15 May 2016
I was having a chat with a dear friend of mine yesterday about an order for autographed sets of my books. When I asked her about the names to sign the books to, she mentioned three names, one of which meant “hope” in Twi. She explained that it was her sibling’s name and that they have an Akwapim side of the family. This friend has a Ga surname and so that was a revelation.
I was born and brought up in Kotobabi in Accra, but my parents made sure we were connected back to our hometown and heritage. I took it (from what I heard) that my paternal grandpa and maternal grandparents were Wasa; my paternal grandma, Maame Afua Abakoma also known as Elizabeth Amonoo I knew was Fanti. Her brother, S Appiah Wilson, lived at Agona Swedru and he was the one my dad stayed with for most of his education till he completed Middle School at the Agona Swedru Catholic Middle School. I was told Abakoma’s family hailed from Ajumako. Indeed when Nana Wilson died, we attended his funeral there. That was my heritage as I knew it for many years.
Until about seven years ago when I got to know, from my paternal aunties, that Abakoma’s mum was from Asanti Juaben. So overnight, I realised there was some linkages I needed to update.

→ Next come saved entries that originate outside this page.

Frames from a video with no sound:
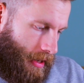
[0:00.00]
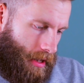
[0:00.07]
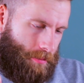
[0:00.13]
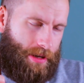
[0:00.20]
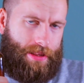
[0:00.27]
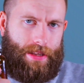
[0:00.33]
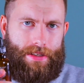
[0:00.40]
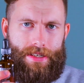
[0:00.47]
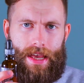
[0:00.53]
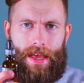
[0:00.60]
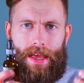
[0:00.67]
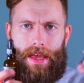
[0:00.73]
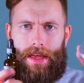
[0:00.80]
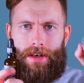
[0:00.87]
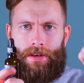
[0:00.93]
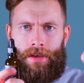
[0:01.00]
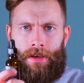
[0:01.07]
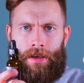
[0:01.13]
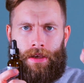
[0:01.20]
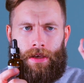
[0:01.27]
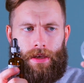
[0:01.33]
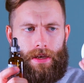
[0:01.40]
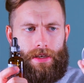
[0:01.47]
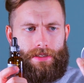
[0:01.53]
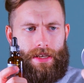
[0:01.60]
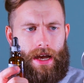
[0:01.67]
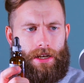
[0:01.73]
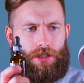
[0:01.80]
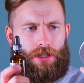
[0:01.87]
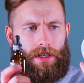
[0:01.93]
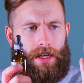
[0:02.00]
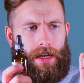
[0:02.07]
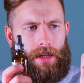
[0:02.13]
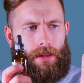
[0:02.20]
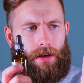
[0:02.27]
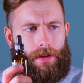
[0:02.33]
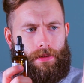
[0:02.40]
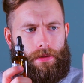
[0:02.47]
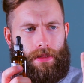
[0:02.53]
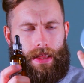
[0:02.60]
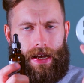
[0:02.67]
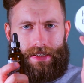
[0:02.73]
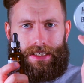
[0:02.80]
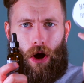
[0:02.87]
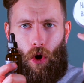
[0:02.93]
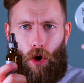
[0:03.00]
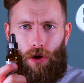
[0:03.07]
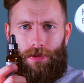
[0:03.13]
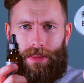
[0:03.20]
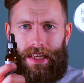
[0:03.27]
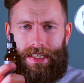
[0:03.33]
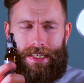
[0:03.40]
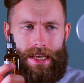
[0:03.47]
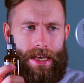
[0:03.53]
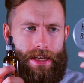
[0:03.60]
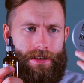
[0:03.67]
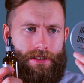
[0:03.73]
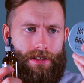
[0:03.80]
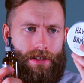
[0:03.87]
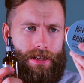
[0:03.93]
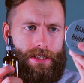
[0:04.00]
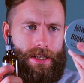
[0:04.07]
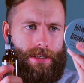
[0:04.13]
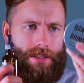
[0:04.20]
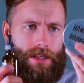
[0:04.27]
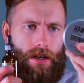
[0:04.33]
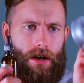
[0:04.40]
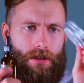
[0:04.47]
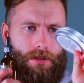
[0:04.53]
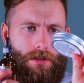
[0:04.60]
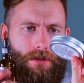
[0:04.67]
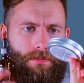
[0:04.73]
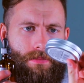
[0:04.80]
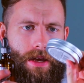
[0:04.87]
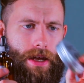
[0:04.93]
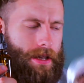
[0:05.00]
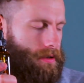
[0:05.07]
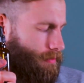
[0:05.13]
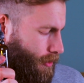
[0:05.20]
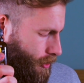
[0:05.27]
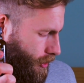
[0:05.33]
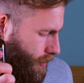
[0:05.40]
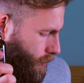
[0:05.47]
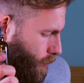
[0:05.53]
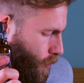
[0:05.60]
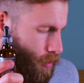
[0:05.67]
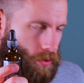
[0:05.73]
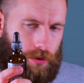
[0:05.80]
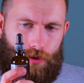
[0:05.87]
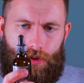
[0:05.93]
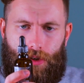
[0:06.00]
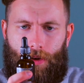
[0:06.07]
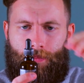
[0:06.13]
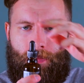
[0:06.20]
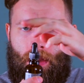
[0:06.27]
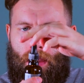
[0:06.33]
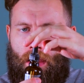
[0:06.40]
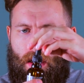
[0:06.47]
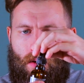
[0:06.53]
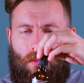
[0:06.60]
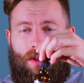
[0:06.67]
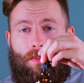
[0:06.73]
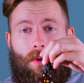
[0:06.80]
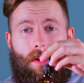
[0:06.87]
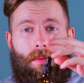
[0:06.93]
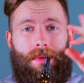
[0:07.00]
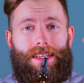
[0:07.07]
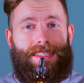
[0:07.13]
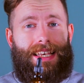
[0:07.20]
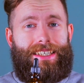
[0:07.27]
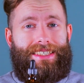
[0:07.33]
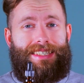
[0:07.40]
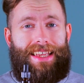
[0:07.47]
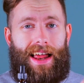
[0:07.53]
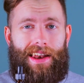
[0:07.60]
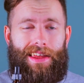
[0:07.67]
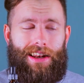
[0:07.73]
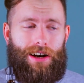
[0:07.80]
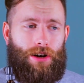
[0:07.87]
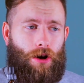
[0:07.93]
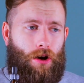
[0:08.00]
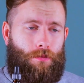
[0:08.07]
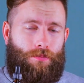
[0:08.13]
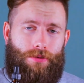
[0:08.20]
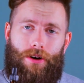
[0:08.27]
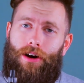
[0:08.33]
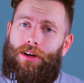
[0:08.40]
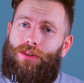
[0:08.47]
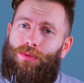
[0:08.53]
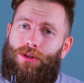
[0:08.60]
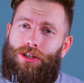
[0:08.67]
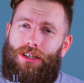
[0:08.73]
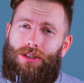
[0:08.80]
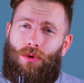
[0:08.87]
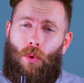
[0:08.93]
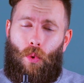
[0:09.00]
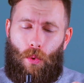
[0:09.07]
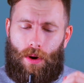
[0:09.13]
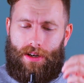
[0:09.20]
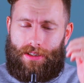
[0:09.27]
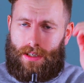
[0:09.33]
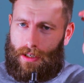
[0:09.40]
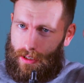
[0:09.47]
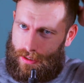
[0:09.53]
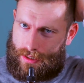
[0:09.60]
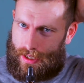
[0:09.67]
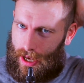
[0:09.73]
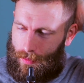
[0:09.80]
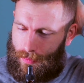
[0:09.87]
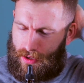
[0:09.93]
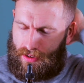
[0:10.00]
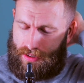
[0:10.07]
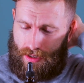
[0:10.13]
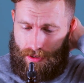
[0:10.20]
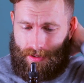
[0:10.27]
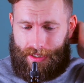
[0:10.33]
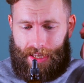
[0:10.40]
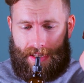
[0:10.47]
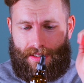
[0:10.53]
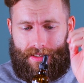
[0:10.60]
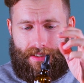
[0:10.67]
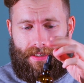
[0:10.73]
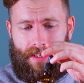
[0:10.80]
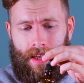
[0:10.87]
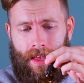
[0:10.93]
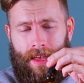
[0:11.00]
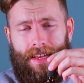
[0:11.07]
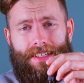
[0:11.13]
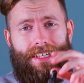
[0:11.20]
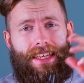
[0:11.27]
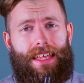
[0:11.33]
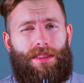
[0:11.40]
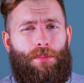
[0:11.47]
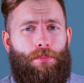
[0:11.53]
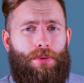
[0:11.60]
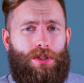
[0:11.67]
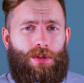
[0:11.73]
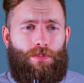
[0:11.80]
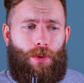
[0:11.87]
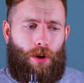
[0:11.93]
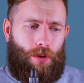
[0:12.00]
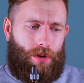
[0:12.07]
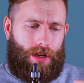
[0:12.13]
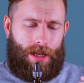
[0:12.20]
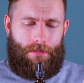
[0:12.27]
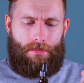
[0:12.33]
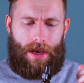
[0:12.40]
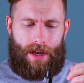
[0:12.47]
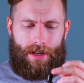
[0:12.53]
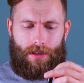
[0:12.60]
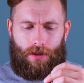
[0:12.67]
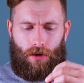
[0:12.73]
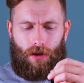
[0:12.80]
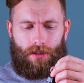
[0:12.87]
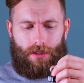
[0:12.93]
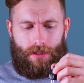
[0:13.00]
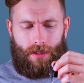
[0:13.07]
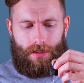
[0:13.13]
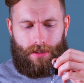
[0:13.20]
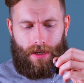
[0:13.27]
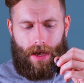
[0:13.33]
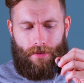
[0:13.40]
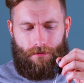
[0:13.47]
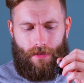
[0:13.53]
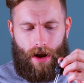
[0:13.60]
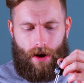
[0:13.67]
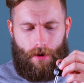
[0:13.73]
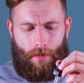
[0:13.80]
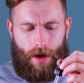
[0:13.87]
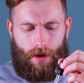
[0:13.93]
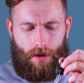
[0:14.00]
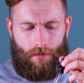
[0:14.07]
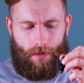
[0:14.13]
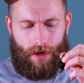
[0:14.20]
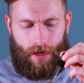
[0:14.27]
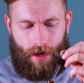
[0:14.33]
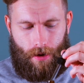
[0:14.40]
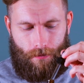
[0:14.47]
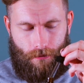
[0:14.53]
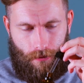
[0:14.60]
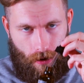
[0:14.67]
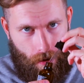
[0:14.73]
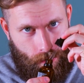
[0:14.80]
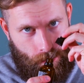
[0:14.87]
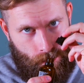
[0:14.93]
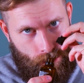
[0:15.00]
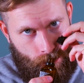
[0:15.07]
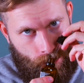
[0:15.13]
I mean, the tin is actually, like, that's on the tin, so the tins are custom made, which is awesome. Which probably means they're selling a lot of products, which is always a good sign, because those tins, to get them bespokely made, cost a fair amount of money up front.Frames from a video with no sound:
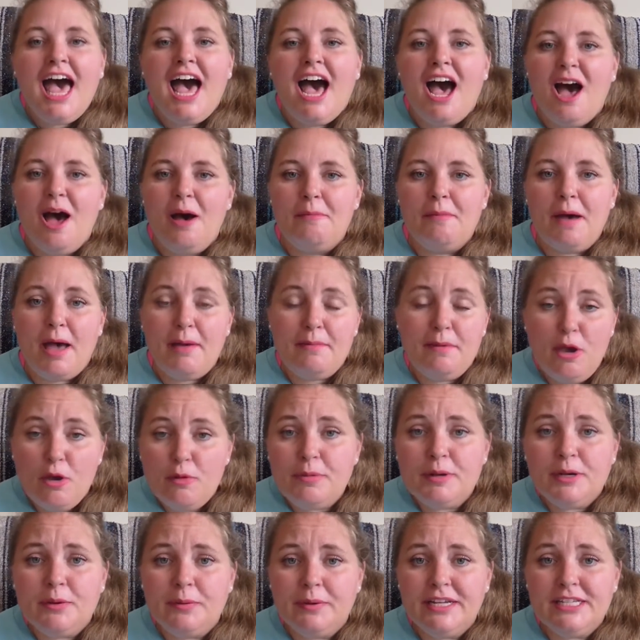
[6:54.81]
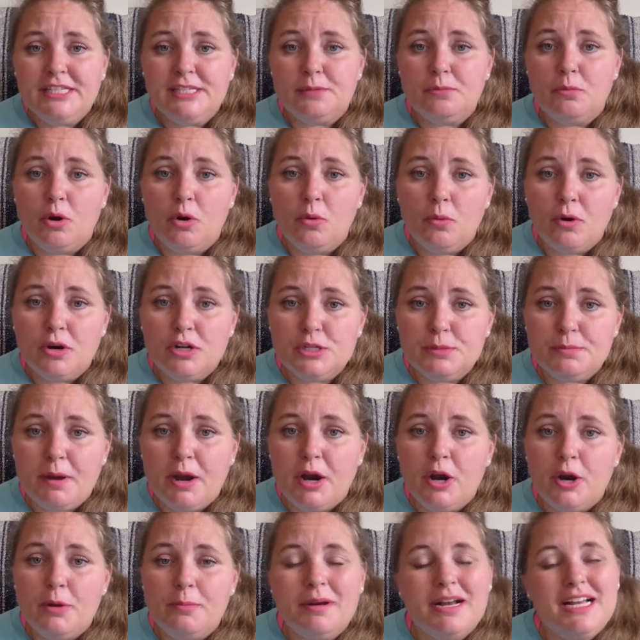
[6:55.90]
I'm hoping to read some more works by
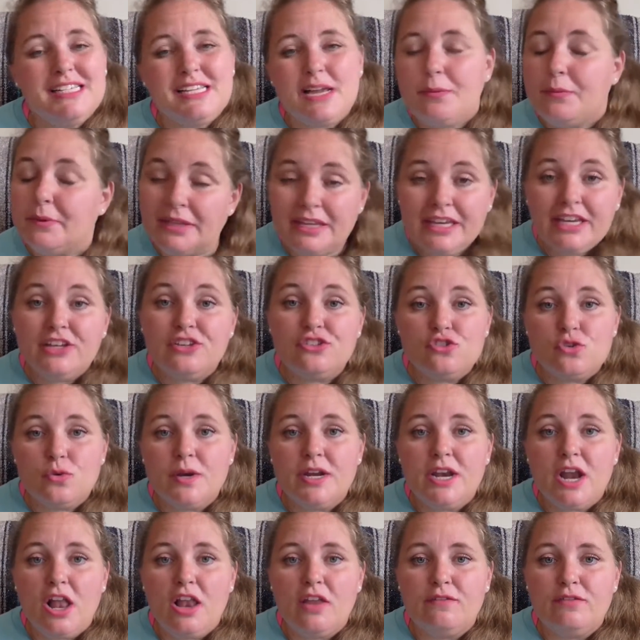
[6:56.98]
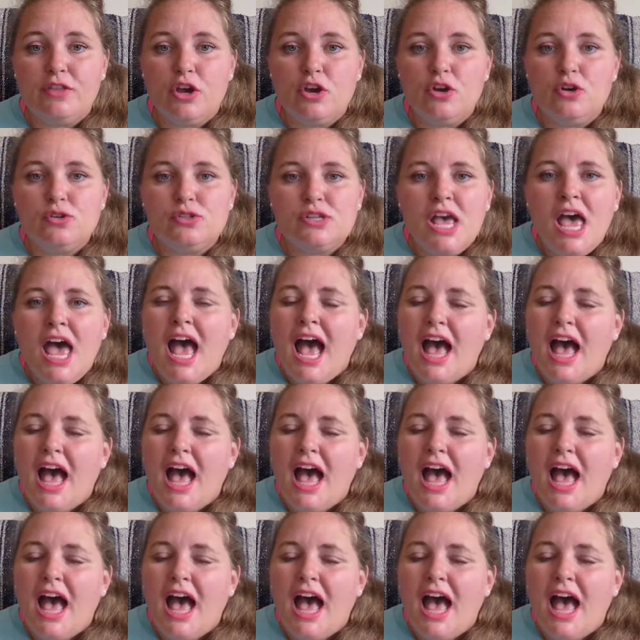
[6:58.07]
her because I really enjoyed all of those.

Anyone who knows Brong (Bono) Ahafo well would know that there are a lot of people there would bear same surname as mine. I asked my dad once and he wasn’t very sure but said one of his uncles journeyed to Bono to trace that link and never returned.
A few years ago, my big brother told me my maternal grandfather has roots in Nzema.
When I proposed to my girlfriend (my wife now) and as we travelled to Wasa to introduce her to my parents, I thought about how times had changed from when parents went back to their hometowns or selected girls from their towns for their sons when they came of age. I reflected on how now sons and daughters are sent miles away to schools where they interacted with people from all over the world; some of these boys and girls don’t even know the roads that leads from Accra towards their hometowns. I took home a lady whose parents are from Winneba and Saltpond.
With a combination of Wasa, Asanti, Fanti and Nzema, what tribe do my children belong to?
What about those children born to parents of different nationalities and races?
That is why modern day tribalism amuses me. Because many of us don’t even know the full stories of our ancestral and ethnical make-up. Not a few people will tell you, for instance, that the attribute of great height in some Asanti families is imported from further up north. Professor H Kwasi Prempeh likes to remind us that the famed chief cum boycott-hene Nii Kwabena Bonne III was both Osu Alata Mantse and Oyokohene of Techiman. As Prempeh says, Nii Bonne claimed both proudly.
Elections are here with us again and politicians will appeal to tribalistic instincts again. Next time one of them attempts that, ask him or her if he or she is even sure which tribe he can claim.
Above all, ask yourself: which tribe do your children belong to? Are you even sure.
Nsempiisms. Even whilst I shake my head at such absurdity, my mouth has fallen.